- **The problem**
Using the material below, print a verbatim copy of every line from the one containing "[00:09:02.23]" through the one containing "[00:09:03.83]", inclusive, and omit the pictures.

- **Data for processing**
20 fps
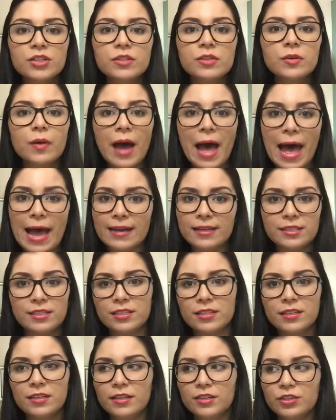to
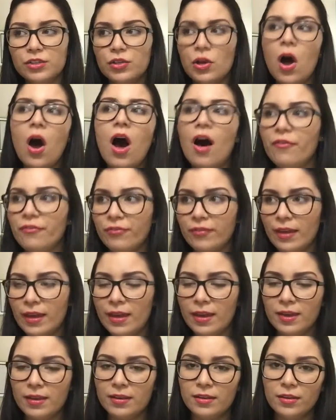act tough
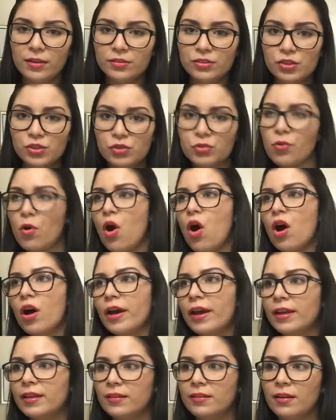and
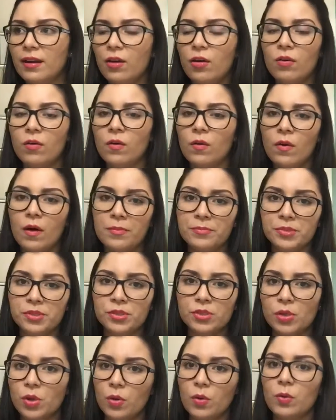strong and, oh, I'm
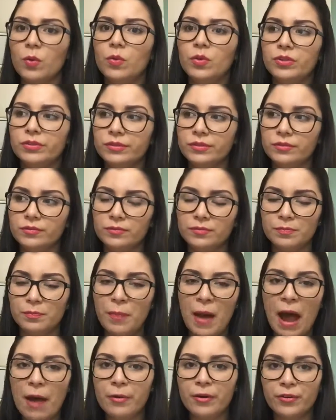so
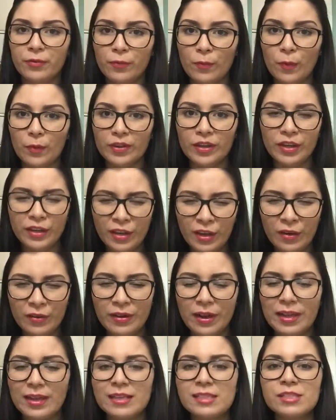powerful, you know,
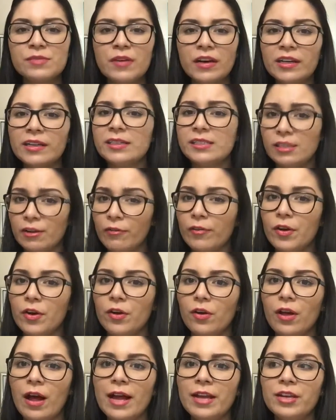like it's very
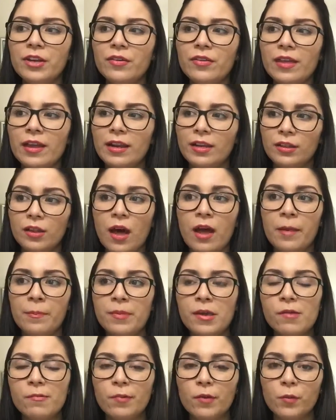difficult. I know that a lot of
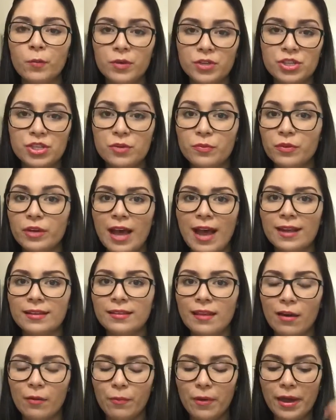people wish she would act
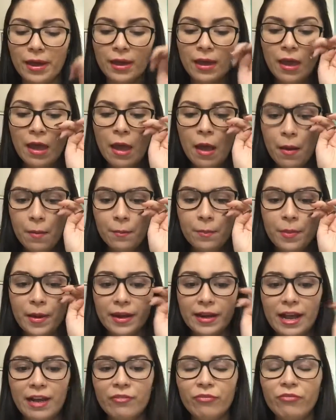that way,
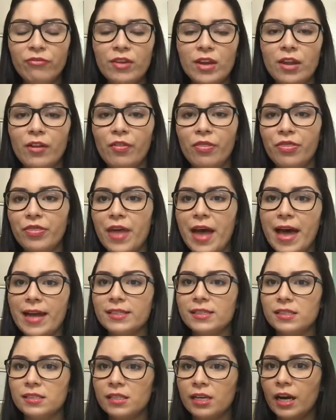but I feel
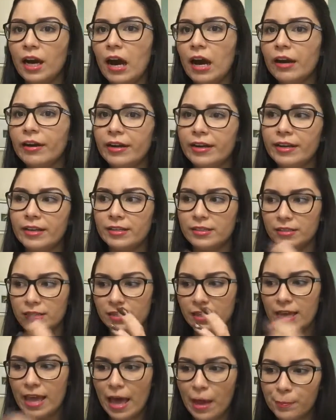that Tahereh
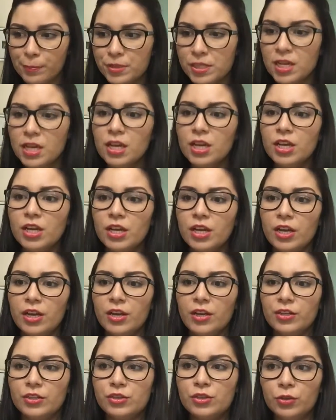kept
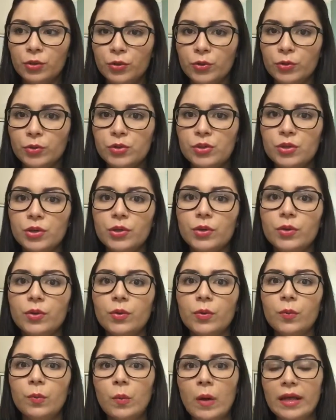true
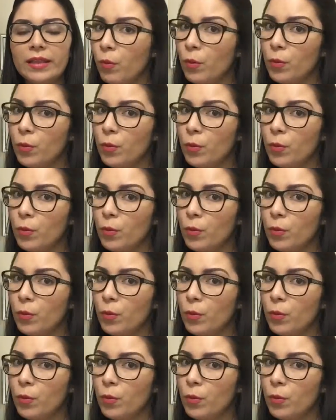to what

...

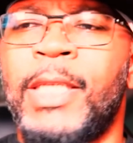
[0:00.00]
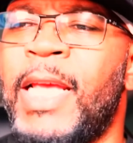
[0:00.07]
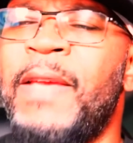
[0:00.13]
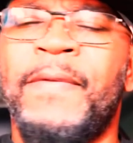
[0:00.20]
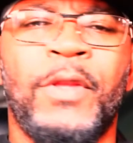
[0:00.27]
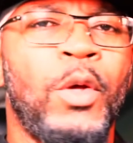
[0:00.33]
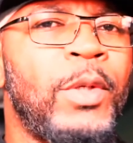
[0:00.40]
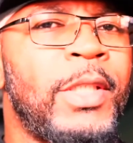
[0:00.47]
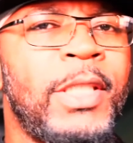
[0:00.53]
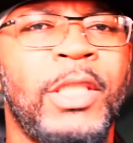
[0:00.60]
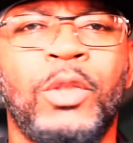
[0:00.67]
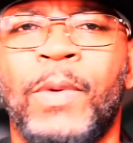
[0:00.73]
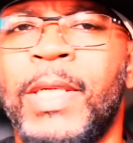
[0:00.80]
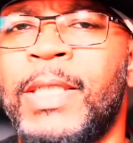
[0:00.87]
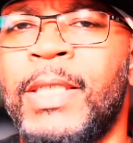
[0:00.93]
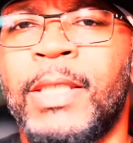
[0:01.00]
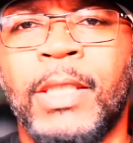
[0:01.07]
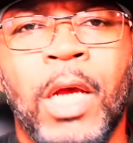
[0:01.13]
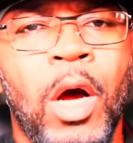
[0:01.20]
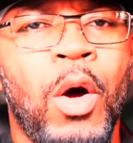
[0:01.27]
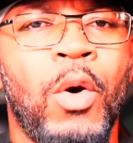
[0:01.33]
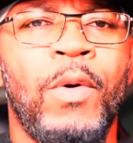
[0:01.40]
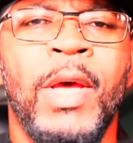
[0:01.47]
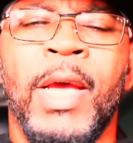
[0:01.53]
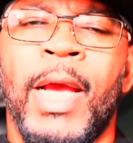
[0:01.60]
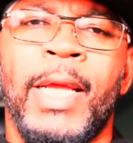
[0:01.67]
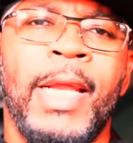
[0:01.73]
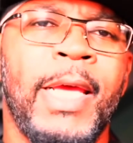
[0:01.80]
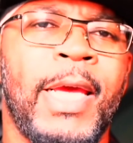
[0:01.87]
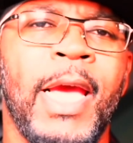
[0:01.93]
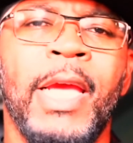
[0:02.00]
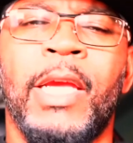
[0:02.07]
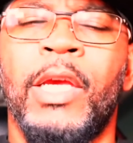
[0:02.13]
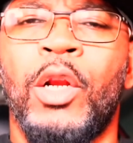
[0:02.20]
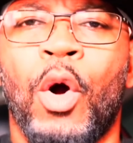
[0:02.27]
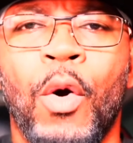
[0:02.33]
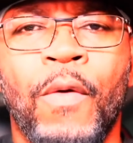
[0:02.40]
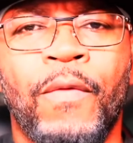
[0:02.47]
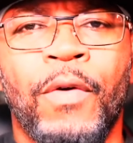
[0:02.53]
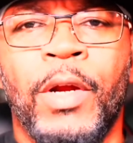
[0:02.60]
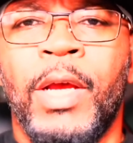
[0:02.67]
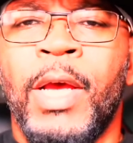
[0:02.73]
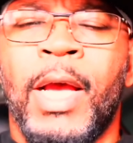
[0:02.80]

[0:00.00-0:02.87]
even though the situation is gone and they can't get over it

* * *

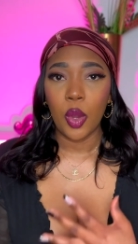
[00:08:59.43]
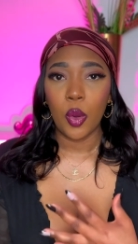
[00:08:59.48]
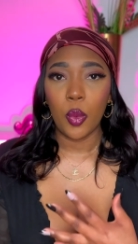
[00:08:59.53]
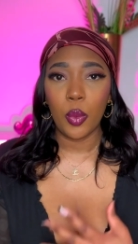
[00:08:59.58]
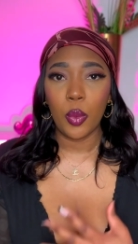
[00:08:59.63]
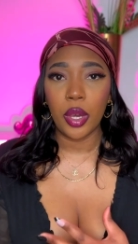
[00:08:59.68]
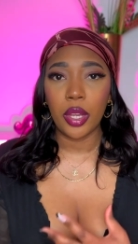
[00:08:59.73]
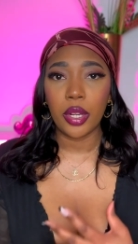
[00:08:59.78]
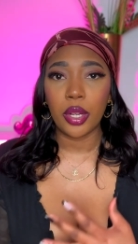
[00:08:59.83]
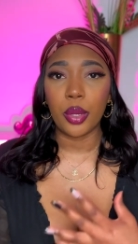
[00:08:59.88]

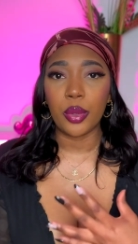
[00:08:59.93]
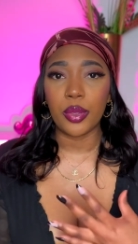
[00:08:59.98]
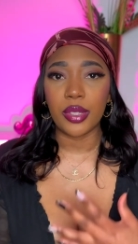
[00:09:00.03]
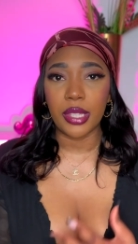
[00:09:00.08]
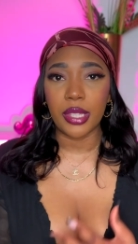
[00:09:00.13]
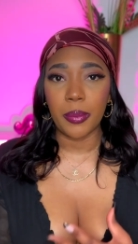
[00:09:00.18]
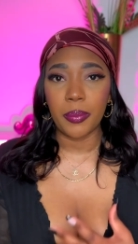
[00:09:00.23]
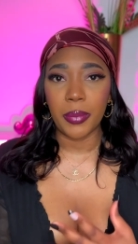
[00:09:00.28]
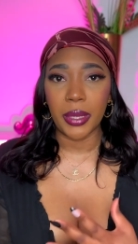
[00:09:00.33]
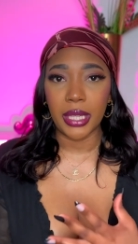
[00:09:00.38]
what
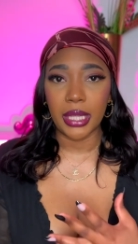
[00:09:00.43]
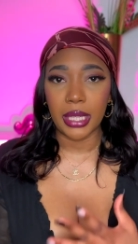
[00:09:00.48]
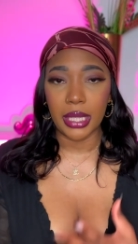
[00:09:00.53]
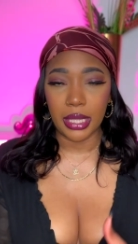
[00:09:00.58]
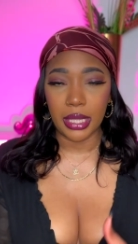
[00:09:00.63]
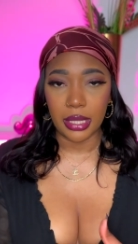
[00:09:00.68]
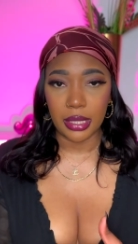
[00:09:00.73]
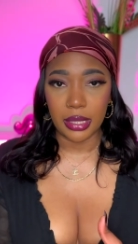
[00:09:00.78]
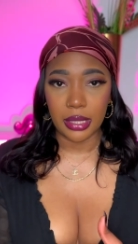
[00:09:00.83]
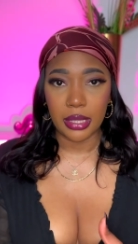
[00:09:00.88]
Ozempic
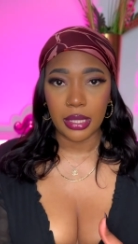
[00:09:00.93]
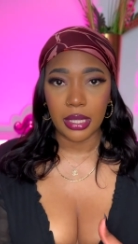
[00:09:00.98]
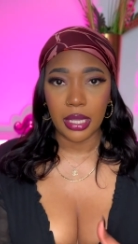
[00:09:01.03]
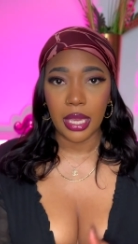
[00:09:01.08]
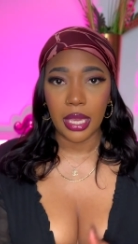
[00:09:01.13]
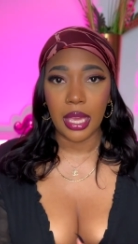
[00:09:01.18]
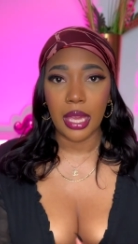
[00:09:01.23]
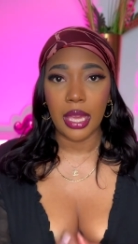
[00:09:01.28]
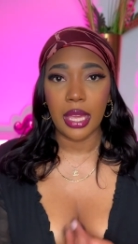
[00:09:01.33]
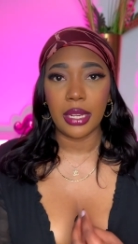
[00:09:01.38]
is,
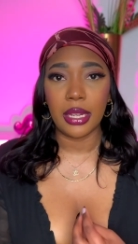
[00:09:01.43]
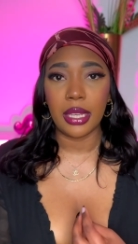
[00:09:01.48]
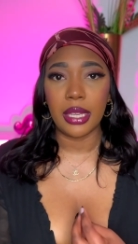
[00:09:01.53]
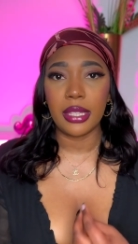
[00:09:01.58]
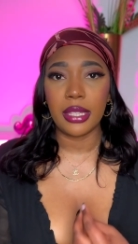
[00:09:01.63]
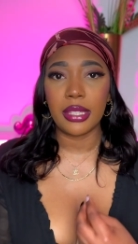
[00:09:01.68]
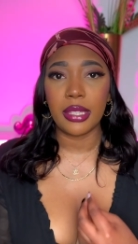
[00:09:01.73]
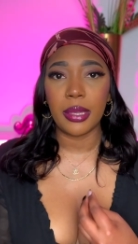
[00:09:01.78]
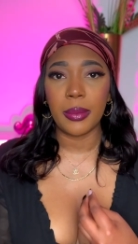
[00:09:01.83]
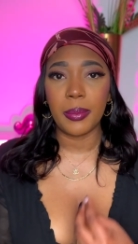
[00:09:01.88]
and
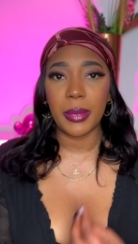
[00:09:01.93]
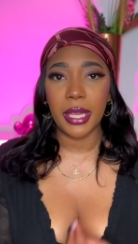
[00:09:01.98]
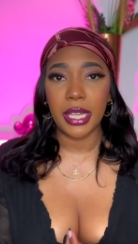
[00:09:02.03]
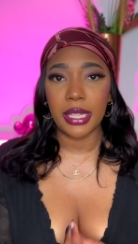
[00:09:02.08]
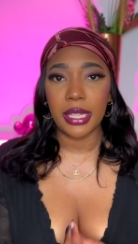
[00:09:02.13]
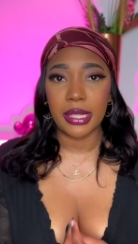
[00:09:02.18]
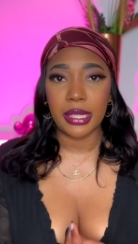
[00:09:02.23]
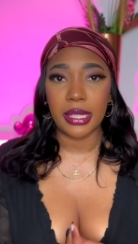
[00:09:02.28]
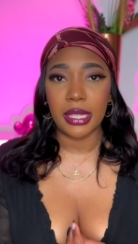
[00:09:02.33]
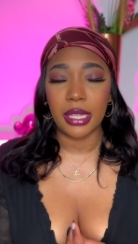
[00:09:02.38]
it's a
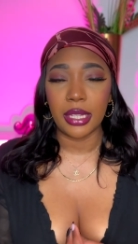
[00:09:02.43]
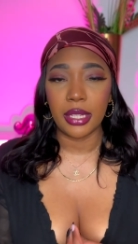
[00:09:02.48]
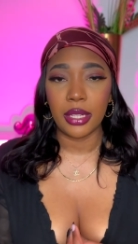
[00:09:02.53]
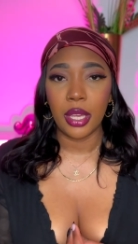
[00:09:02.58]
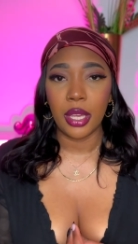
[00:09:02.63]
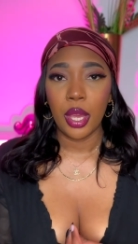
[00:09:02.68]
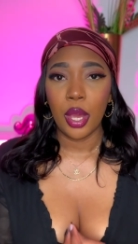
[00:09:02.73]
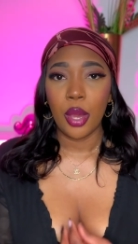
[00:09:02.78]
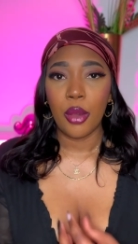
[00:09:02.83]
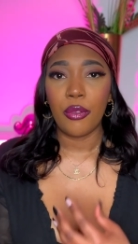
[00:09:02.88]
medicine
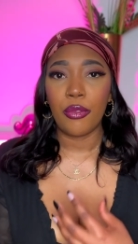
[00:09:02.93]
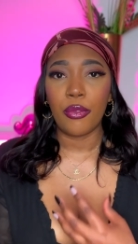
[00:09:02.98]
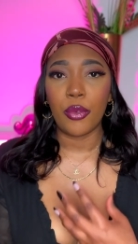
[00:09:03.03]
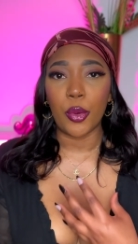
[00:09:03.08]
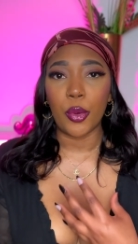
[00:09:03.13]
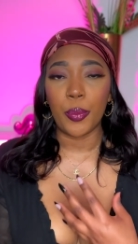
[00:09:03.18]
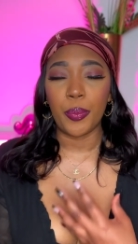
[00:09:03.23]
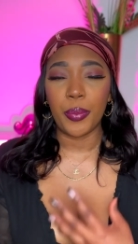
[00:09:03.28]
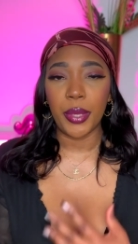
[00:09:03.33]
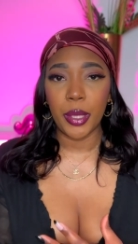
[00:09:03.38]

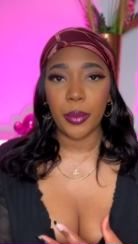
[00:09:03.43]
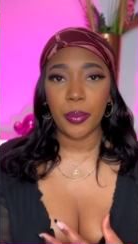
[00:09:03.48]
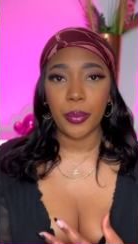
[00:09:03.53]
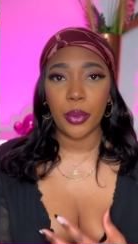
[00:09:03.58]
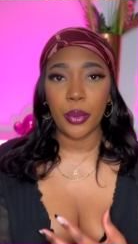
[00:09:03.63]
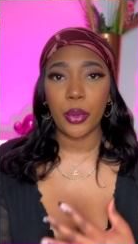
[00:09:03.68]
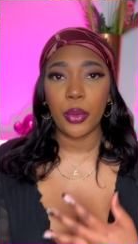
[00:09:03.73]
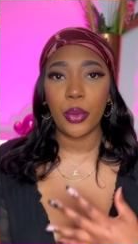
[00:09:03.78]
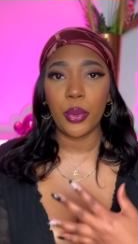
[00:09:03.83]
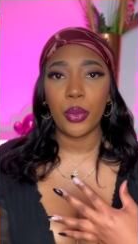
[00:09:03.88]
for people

- **Answer for this exercise**
[00:09:02.23]
[00:09:02.28]
[00:09:02.33]
[00:09:02.38]
it's a
[00:09:02.43]
[00:09:02.48]
[00:09:02.53]
[00:09:02.58]
[00:09:02.63]
[00:09:02.68]
[00:09:02.73]
[00:09:02.78]
[00:09:02.83]
[00:09:02.88]
medicine
[00:09:02.93]
[00:09:02.98]
[00:09:03.03]
[00:09:03.08]
[00:09:03.13]
[00:09:03.18]
[00:09:03.23]
[00:09:03.28]
[00:09:03.33]
[00:09:03.38]

[00:09:03.43]
[00:09:03.48]
[00:09:03.53]
[00:09:03.58]
[00:09:03.63]
[00:09:03.68]
[00:09:03.73]
[00:09:03.78]
[00:09:03.83]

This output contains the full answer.